David takes all over us to discover what to do in Banja Luka, the second biggest city in Bosnia and Herzegovina. In this episode we will show you exactly what to see and where to eat in case you make it into the central region of this fascinating nation.
David opens up with a succinct history of the city by the banks of the Vrbas River near the Kastel, where he explains all of the various cultures that have resided Banja Luka through the centuries. The first stop on David’s Banja Luka excursion is Gospodska Street, the city’s principal pedestrian boulevard lined with neo-Rennaissance and art nouveau buildings. Together Gospodska Street there are shops, banks, sidewalk cafes and restaurants.
Next is That the Church of Christ the Savior, a Serbian Orthodox church in downtown Banja Luka.
What stands today is a reconstruction of the first church ruined during WWII and built in 1929. This one was developed in 2004 and includes a gorgeous bell/ clock tower along with domes that are typical of eastern churches. If you come to Banja Luka don’t miss visiting the Central Market, a covered market where vendors sell everything from veggies and clothes, to specialty cheeses and family items. Everything is organic and so fresh! The Central Market is free to get into and open every day. The best time to come is in the morning.
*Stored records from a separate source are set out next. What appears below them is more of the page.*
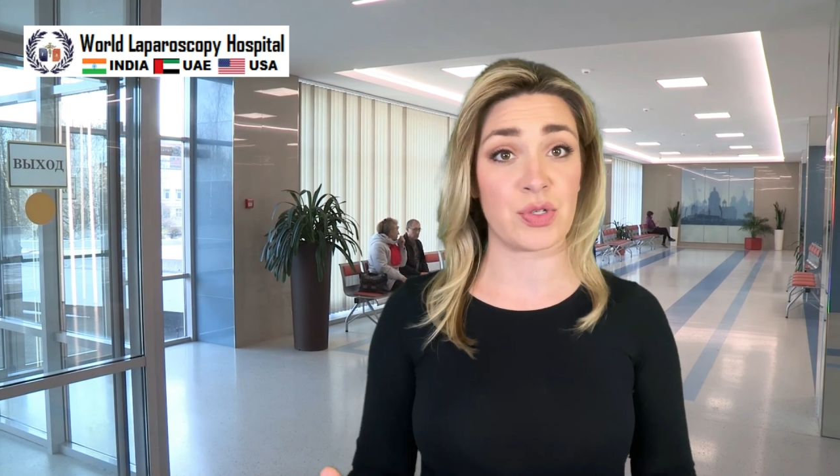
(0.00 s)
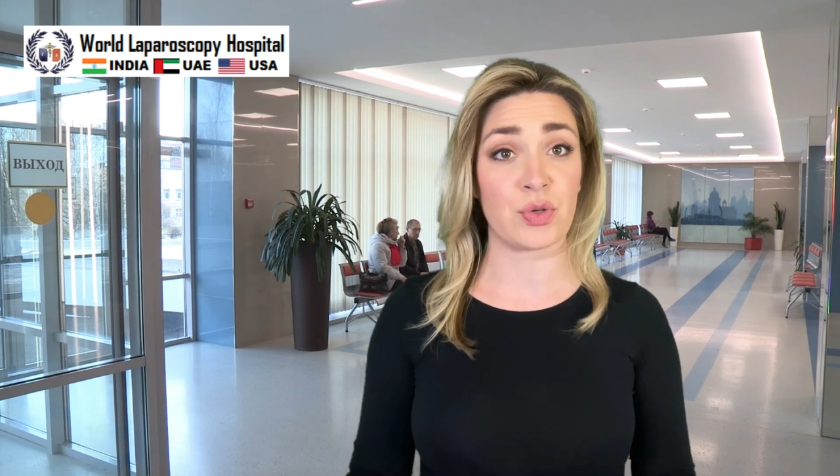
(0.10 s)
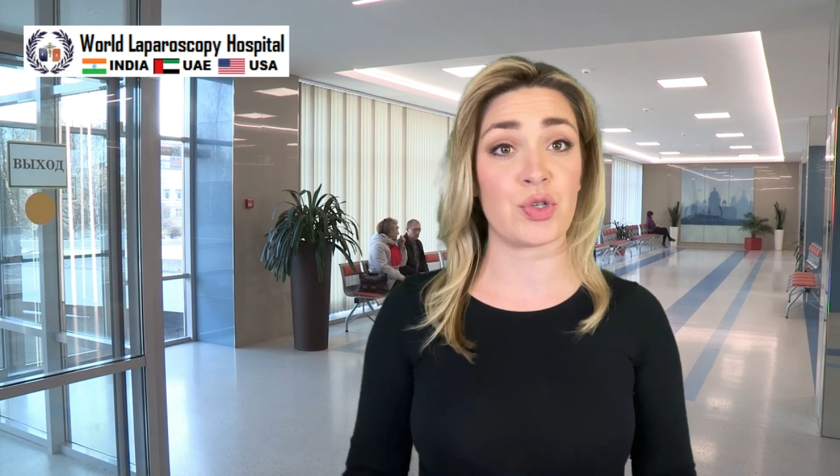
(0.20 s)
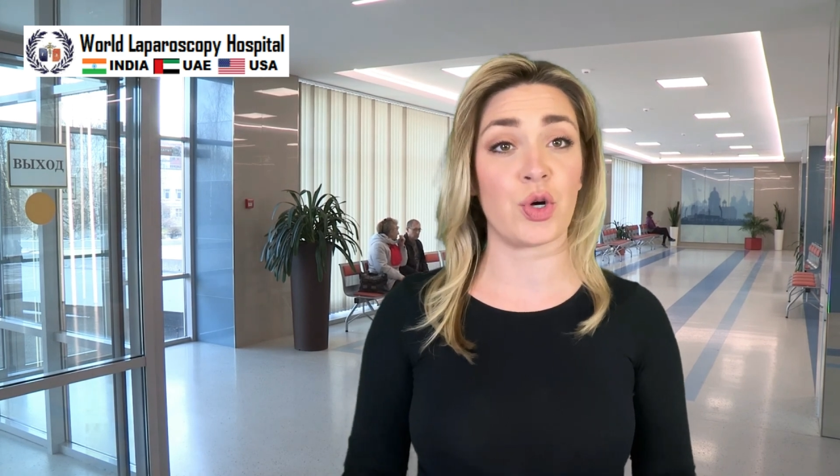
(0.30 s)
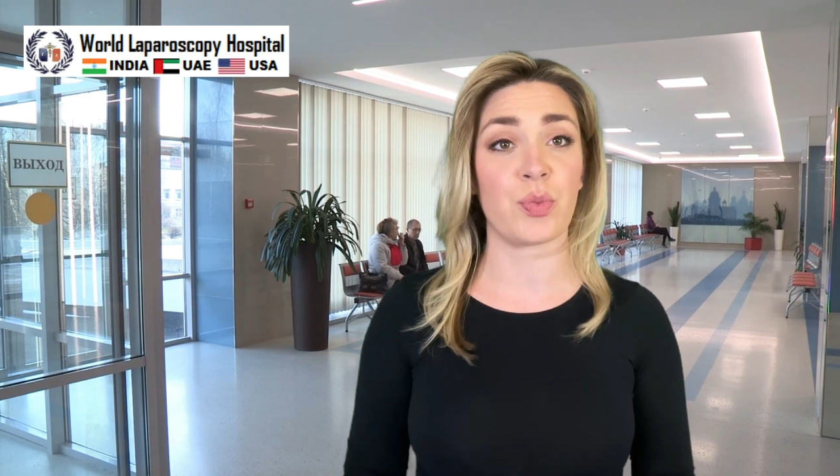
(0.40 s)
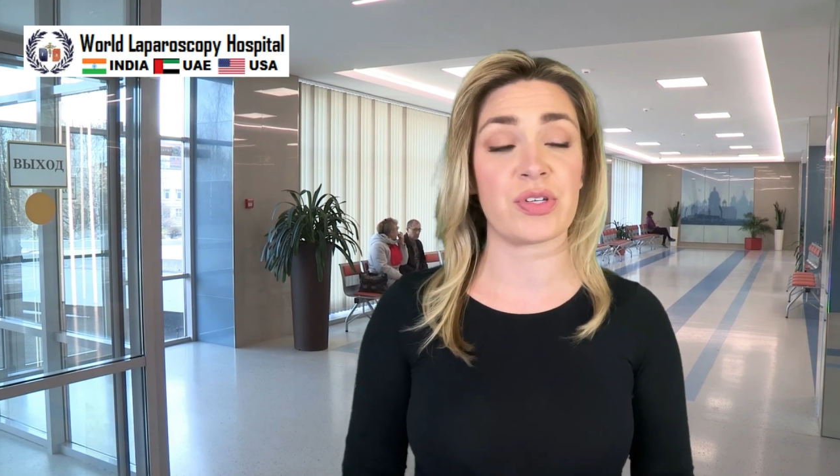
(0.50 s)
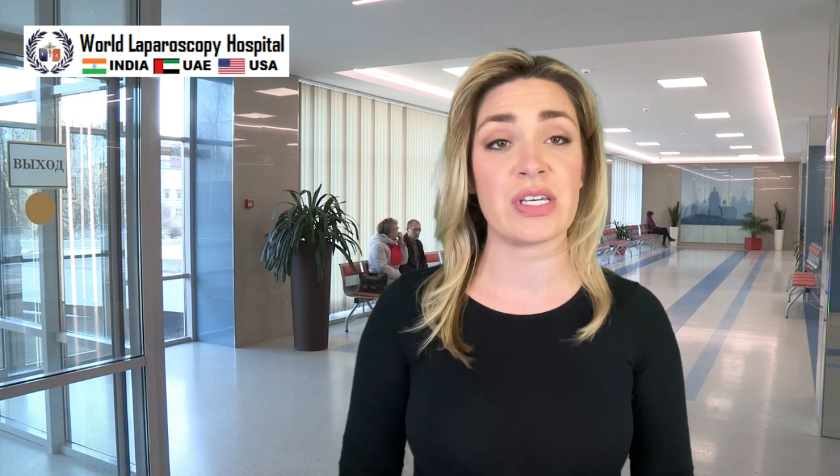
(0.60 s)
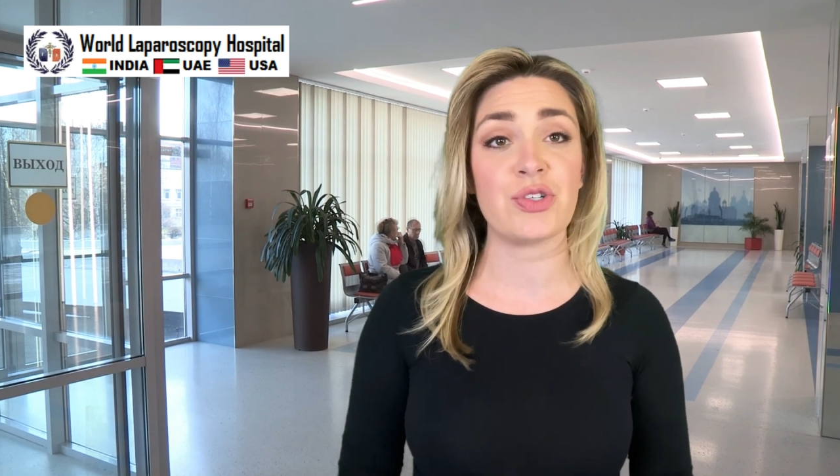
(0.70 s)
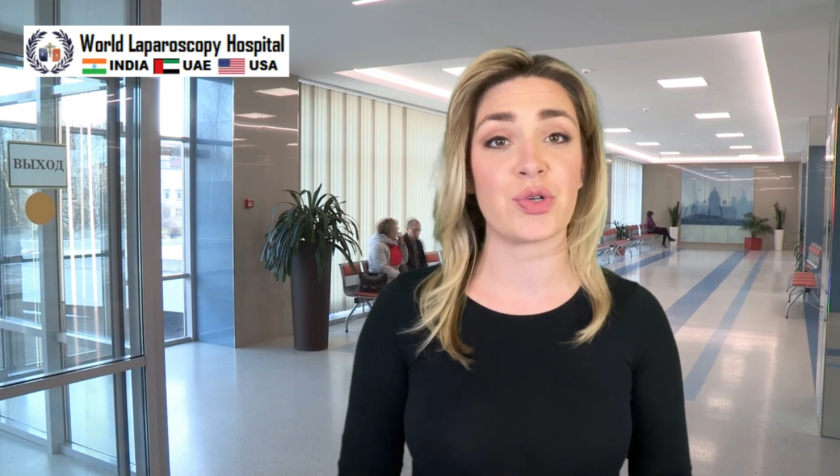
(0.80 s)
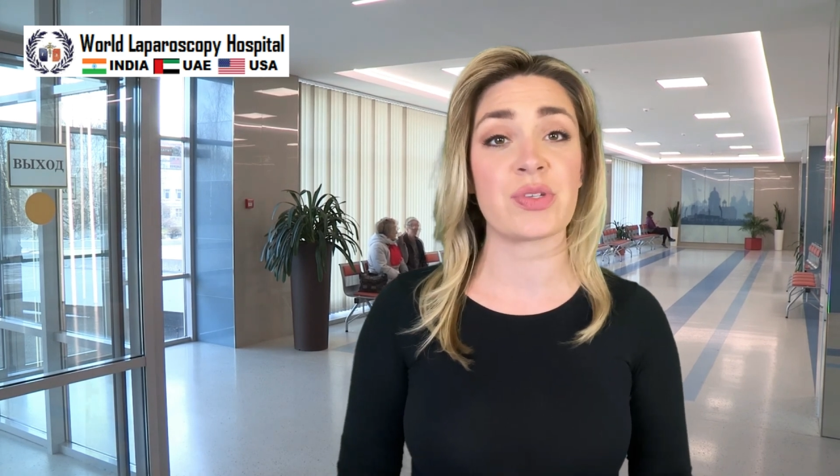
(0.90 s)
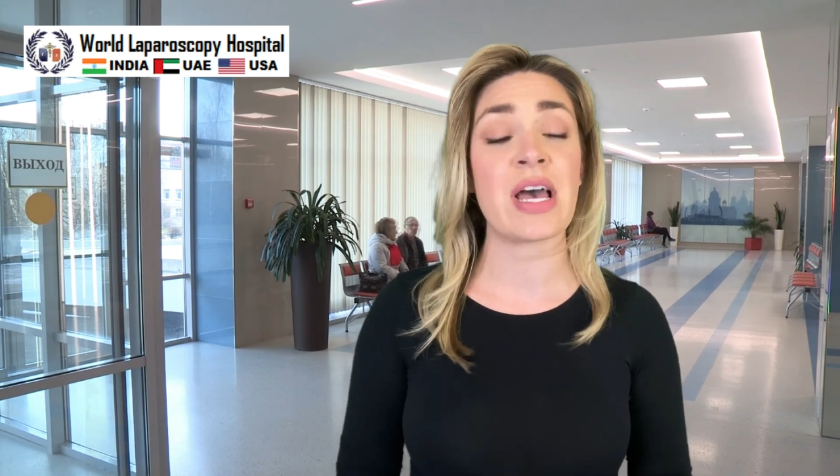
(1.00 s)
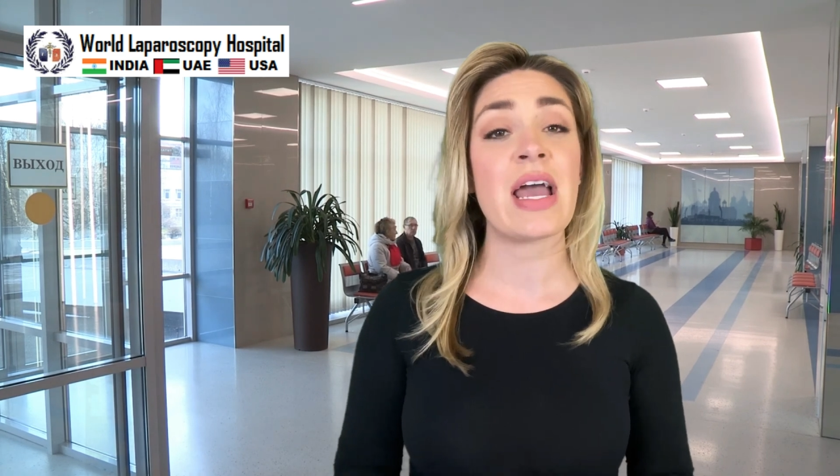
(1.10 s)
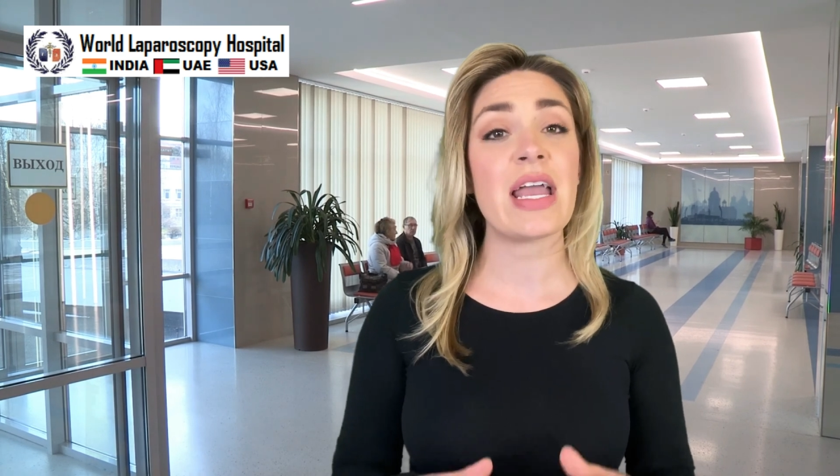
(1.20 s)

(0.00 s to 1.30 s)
surgical procedures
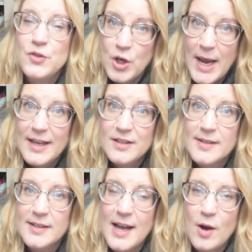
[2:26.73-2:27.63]
Chat
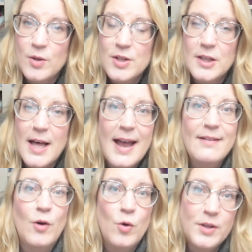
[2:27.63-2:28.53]
doesn't count in the
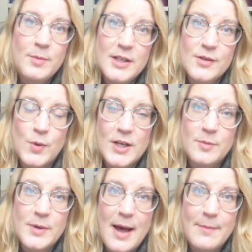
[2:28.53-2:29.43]
live, only because
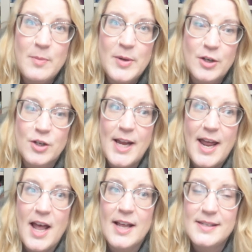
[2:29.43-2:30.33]
random comment picker
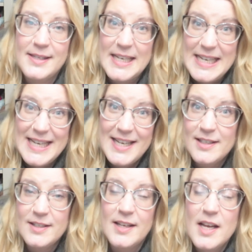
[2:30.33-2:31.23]
cannot see
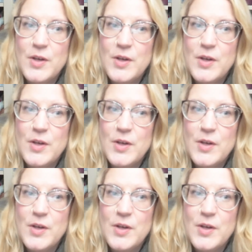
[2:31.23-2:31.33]
it.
If you’ve been traveling in Bosnia for a little while, you may have attempted? Evap?i?i (conspicuous che-vap-chee-chee). These grilled minced meatballs that are oblong-shaped will be the undisputed kings of foods that are fast that are Bosnian. It is possible to locate them through the Balkans; an effect left behind by the Ottomans. Back in Banja Luka? Evap?i?i are made they’re patties rather than shaped. A great spot to try them will be Kod Muje restaurant. In the outside, Kod Muje resembles a wooden cabin. Sit out in the shaded terrace under one of the umbrellas such as David did to delight in the fresh air with your meal. This can be a incredibly satisfying and cheap meal.
Check out our Post on Where and What to Eat in Sarajevo
The following restaurant David visits is the only restaurant in the Kastel fortress, Kazamat Restaurant. It’s a gorgeous setting along the Vrbas River, which is exactly the reason why reserving a table out is highly recommended! For the last 30 years they have specialized in Serbian food like fresh fries and fried meats. The interior of Kazamat Restaurant is decorated, although somewhat dim. One of David’s best restaurant selections for Bosnia!
According to everybody we talked together, Mala Stanica is your best restaurant in Banja Luka, so David knew he needed to try it! Why is Mala Stanica unique is its location within the century railway station. This historically and architecturally significant building is a cultural icon of Banja Luka. Mala Stanica specializes in gourmet fusion cuisine, and they believe in cooking their own foods to maximize the tastes. David enjoyed a memorable tasting menu of the house specialties with sampling by the broad wine list (100+ wines!) Until you’ve consumed their hottest dessert, the chocolate soufflé, you can’t leave. TO-DIE-FOR!
If you’ve traveled into Bosnia and Herzegovina, inform us about us about you best picks of what to do in Banja Luka!